I married my husband at 36, but we chose to delay starting a family while we sorted out our finances. We wanted to be responsible—at that time, I was working in publishing, not making much, and my husband had traded his musical dreams for a steady job in lawn care. We were buried in debt. When I found myself editing parenting books again at a new job, the familiar question arose: “Do you have kids?” I answered, “No… not yet. We just got married,” hoping they couldn’t detect the wistfulness in my voice.
Just as we decided to move forward with starting a family, our marriage faced challenges, causing baby plans to be placed on hold once more. I felt torn between desperation and denial. At my age, I knew I couldn’t afford this limbo, especially without the financial means for fertility treatments or adoption. I resented the notion that if you truly want children, you should do whatever it takes. Sometimes, life is not so straightforward, and I didn’t want to bring a child into the world until I felt ready.
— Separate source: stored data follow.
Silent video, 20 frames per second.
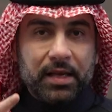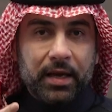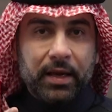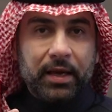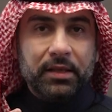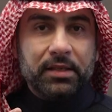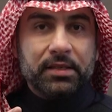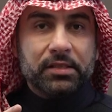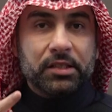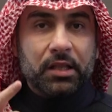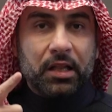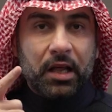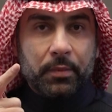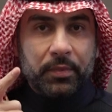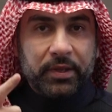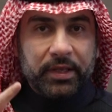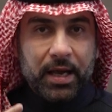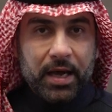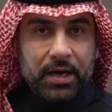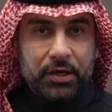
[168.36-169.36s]
second is
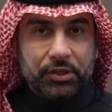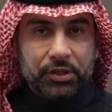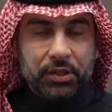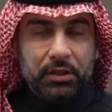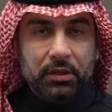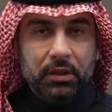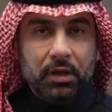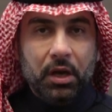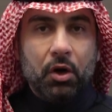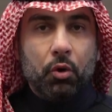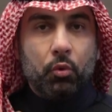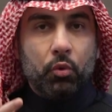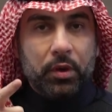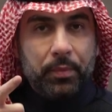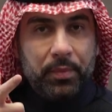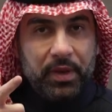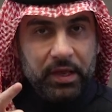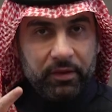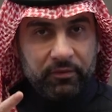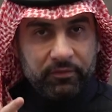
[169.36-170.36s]
climate action. We
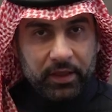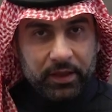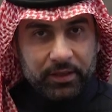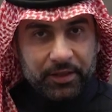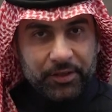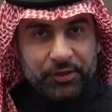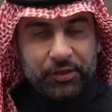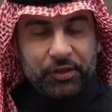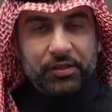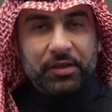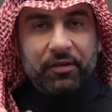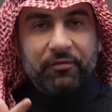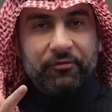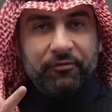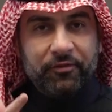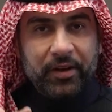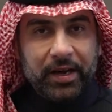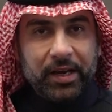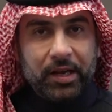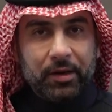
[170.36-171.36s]
believe that this is a
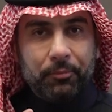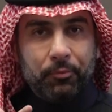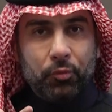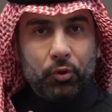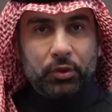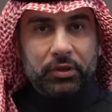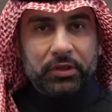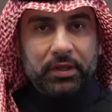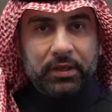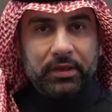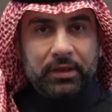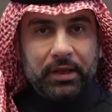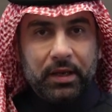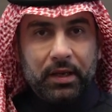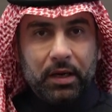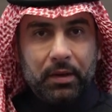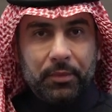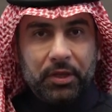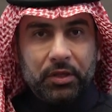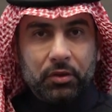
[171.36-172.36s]
very important
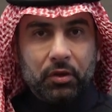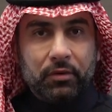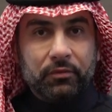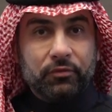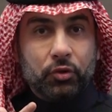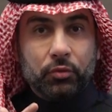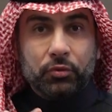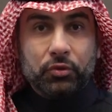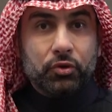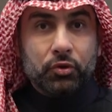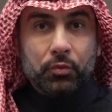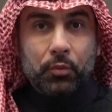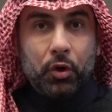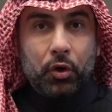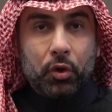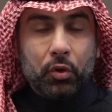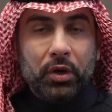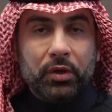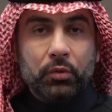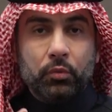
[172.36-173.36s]
element of
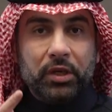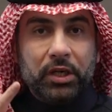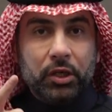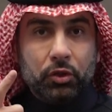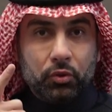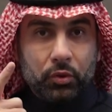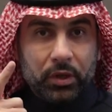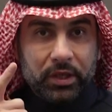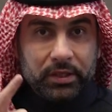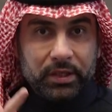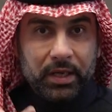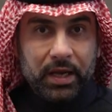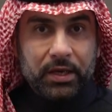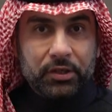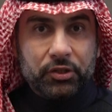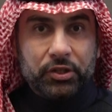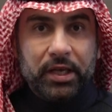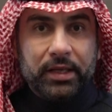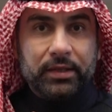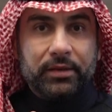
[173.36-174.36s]
tomorrow, and we need to
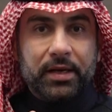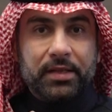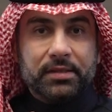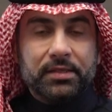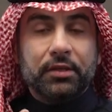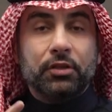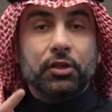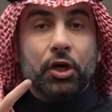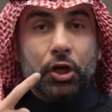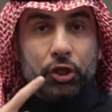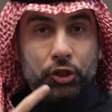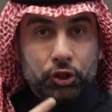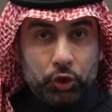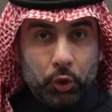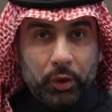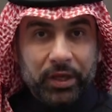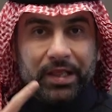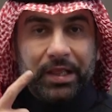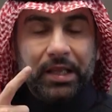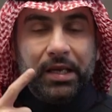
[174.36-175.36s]
actually address it
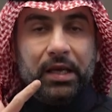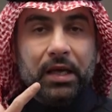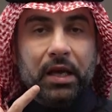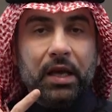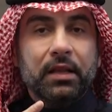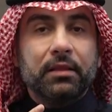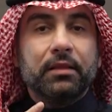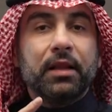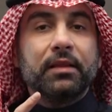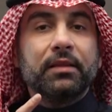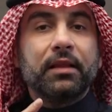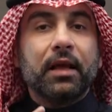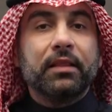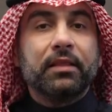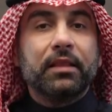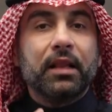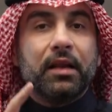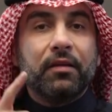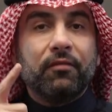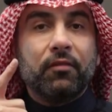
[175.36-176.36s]
jointly, not
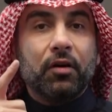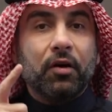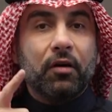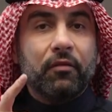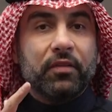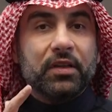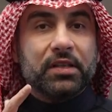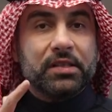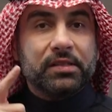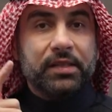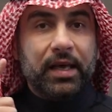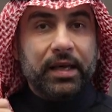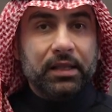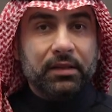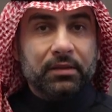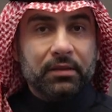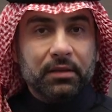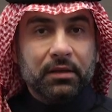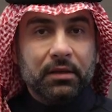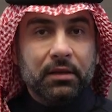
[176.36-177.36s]
at the level of the
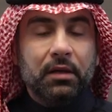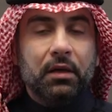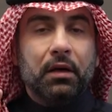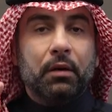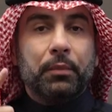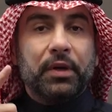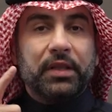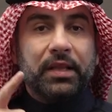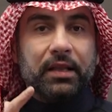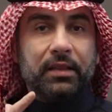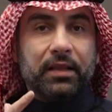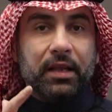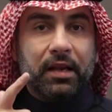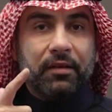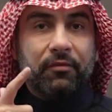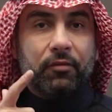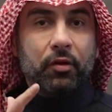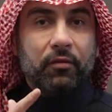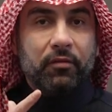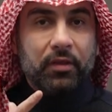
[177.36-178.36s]
state, but at the
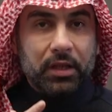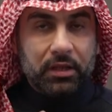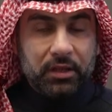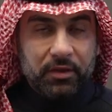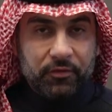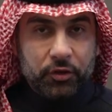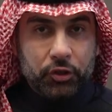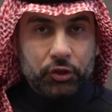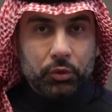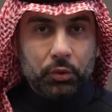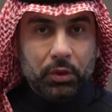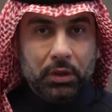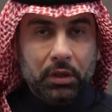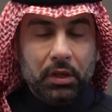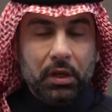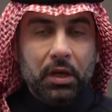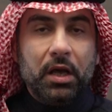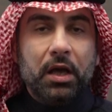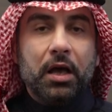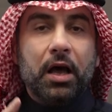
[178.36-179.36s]
level of the individual.
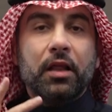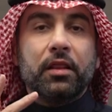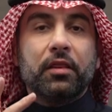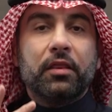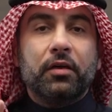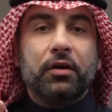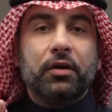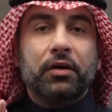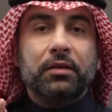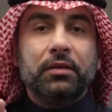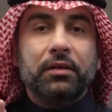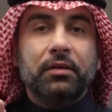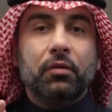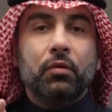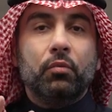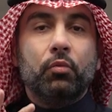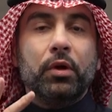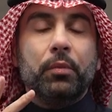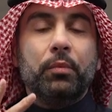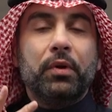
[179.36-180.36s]
And
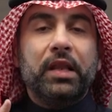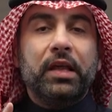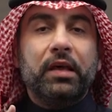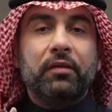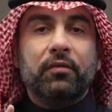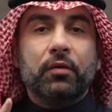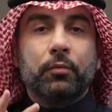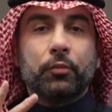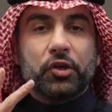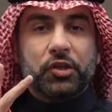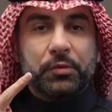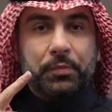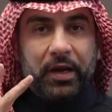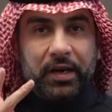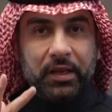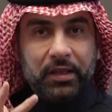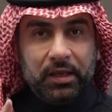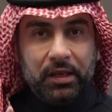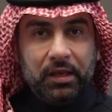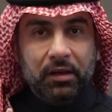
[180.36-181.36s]
third, we believe in
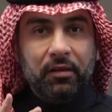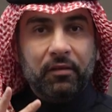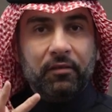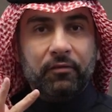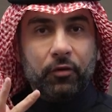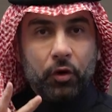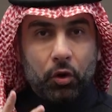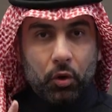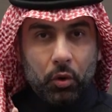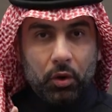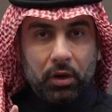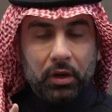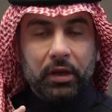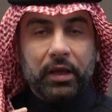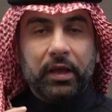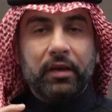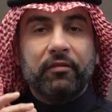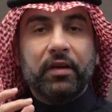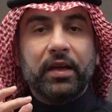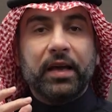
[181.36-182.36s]
prosperity for all,
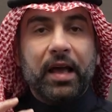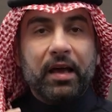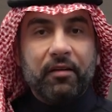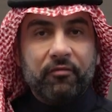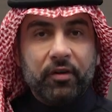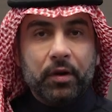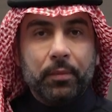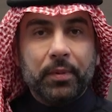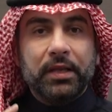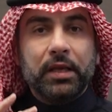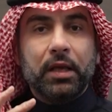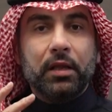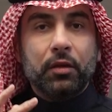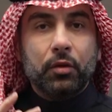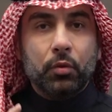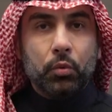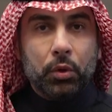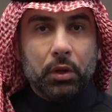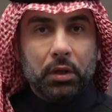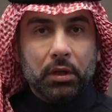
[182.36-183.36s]
giving everybody in
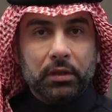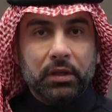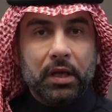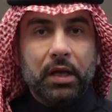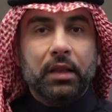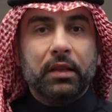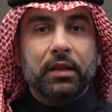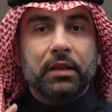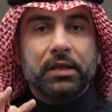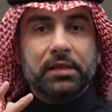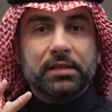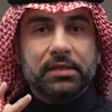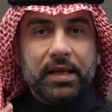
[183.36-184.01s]
the world the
As my husband and I mended our marriage, we revisited our family plans and began trying to conceive. I became methodical, tracking my ovulation and temperature. But as time wore on, the thrill of trying began to dim. Each negative pregnancy test chipped away at my self-esteem, leaving me feeling inadequate. I dreaded each cycle, knowing that despite my attempts to stay grounded, I would feel a profound sense of loss. Friends continued to ask about my children, and my answer remained, “No… not yet,” but I started to fear that soon it might become a definitive “No.”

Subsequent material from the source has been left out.